Ingénieur d’étude dans un laboratoire de recherche translationnelle en neurosciences pendant six ans, Jérémie emprunte un nouveau chemin aujourd’hui. Il se consacre maintenant à sa passion, le travail du cuir. Rencontre.

Wecandoo : Comment est arrivée cette créativité dans ta vie ?

Jérémie : J’ai découvert le cuir en tant que matière créative il y a une douzaine d’années lorsque ma mère travaillant à l’époque dans une grande entreprise américaine de mobilier de bureau, avait récupéré une caisse de chutes de cuir. J’ai commencé par essayer de faire un porte-monnaie et de fil en aiguille, j’ai toujours voulu m’améliorer et apprendre de nouvelles techniques.

Comment as-tu appris ce métier d’artisan maroquinier ? Quel est ton parcours ?

J’ai appris de mes erreurs lors de mes créations, elles m’ont enseigné la rigueur et l’exigence nécessaire à la réalisation d’articles de grande qualité. J’ai également suivi des cours auprès d’un artisan anglais. Je vais poursuivre une formation approfondie et passer un diplôme dans une grande école française de maroquinerie.
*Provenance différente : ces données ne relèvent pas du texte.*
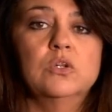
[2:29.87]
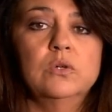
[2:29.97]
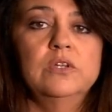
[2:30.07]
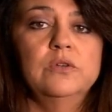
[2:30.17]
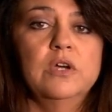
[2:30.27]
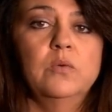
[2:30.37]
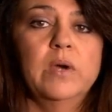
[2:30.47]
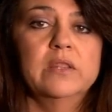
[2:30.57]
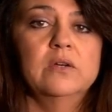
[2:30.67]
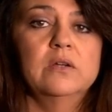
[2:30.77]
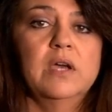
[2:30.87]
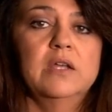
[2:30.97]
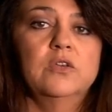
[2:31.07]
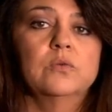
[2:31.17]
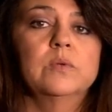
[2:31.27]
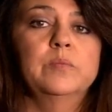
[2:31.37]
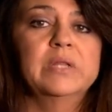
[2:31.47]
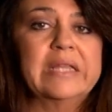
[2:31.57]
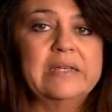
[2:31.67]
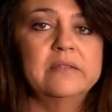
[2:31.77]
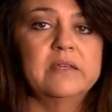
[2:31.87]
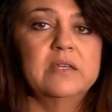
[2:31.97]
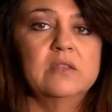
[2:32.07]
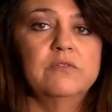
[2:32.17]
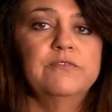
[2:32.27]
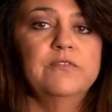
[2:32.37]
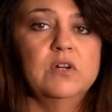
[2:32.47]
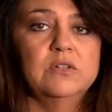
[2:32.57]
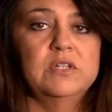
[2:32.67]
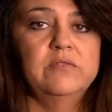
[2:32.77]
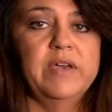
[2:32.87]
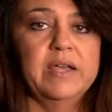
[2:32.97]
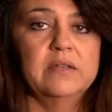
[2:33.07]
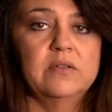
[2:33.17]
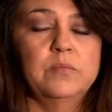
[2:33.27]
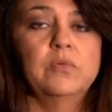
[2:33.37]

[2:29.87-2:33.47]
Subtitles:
sure you know whether or not you're replacing the first event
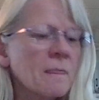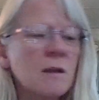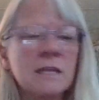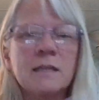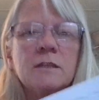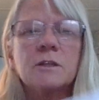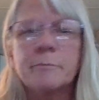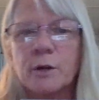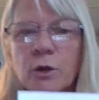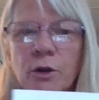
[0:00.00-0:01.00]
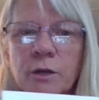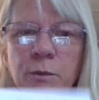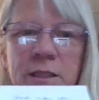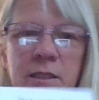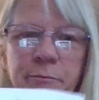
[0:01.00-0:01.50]
and the bird
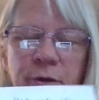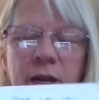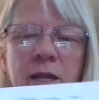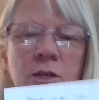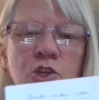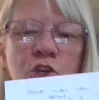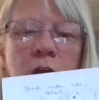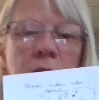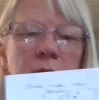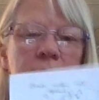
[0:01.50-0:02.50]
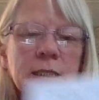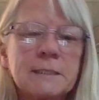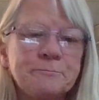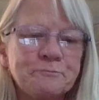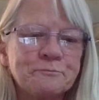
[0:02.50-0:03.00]
with the branch. And
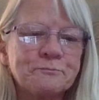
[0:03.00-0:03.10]
and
Tu utilises les techniques traditionnelles de la maroquinerie, pourquoi celles-ci plus qu’une autre ?

J’ai toujours privilégié la qualité à la quantité. Je pense qu’il est préférable, surtout dans le monde actuel, de posséder un objet de grande qualité et durable auquel on tient plutôt qu’une multitude d’objets sans intérêt.

Plus qu’un désir de conservation de la tradition artisanale, le point sellier est un gage de qualité, bien plus résistant que la couture à la machine. La plupart de mes produits sont fabriqués sur demande, le client choisi le cuir et la couleur du fil de lin selon ses goûts. 

Comment choisis-tu les matières ? Quel rapport as-tu avec la matière ?

Je cherche à travailler avec des matières de premier choix et si possible produites localement. Pour le moment la majorité des peaux que j’utilise sont produites dans deux tanneries Alsaciennes qui travaillent pour les plus grandes maisons de maroquinerie. Je sélectionne directement sur place les cuirs qui correspondent à mes projets. C’est un privilège mais surtout un plaisir d’avoir accès à une tannerie : c’est toute une expérience de couleurs, de textures mais le plus marquant c’est l’odeur bien caractéristique.

À quel savoir-faire souhaiterais-tu t’initier sur Wecandoo ?

J’ai toujours eu un intérêt particulier pour le travail du bois et également des métaux. Apprendre à forger mes outils (couteaux, alênes..) serait un vrai plaisir.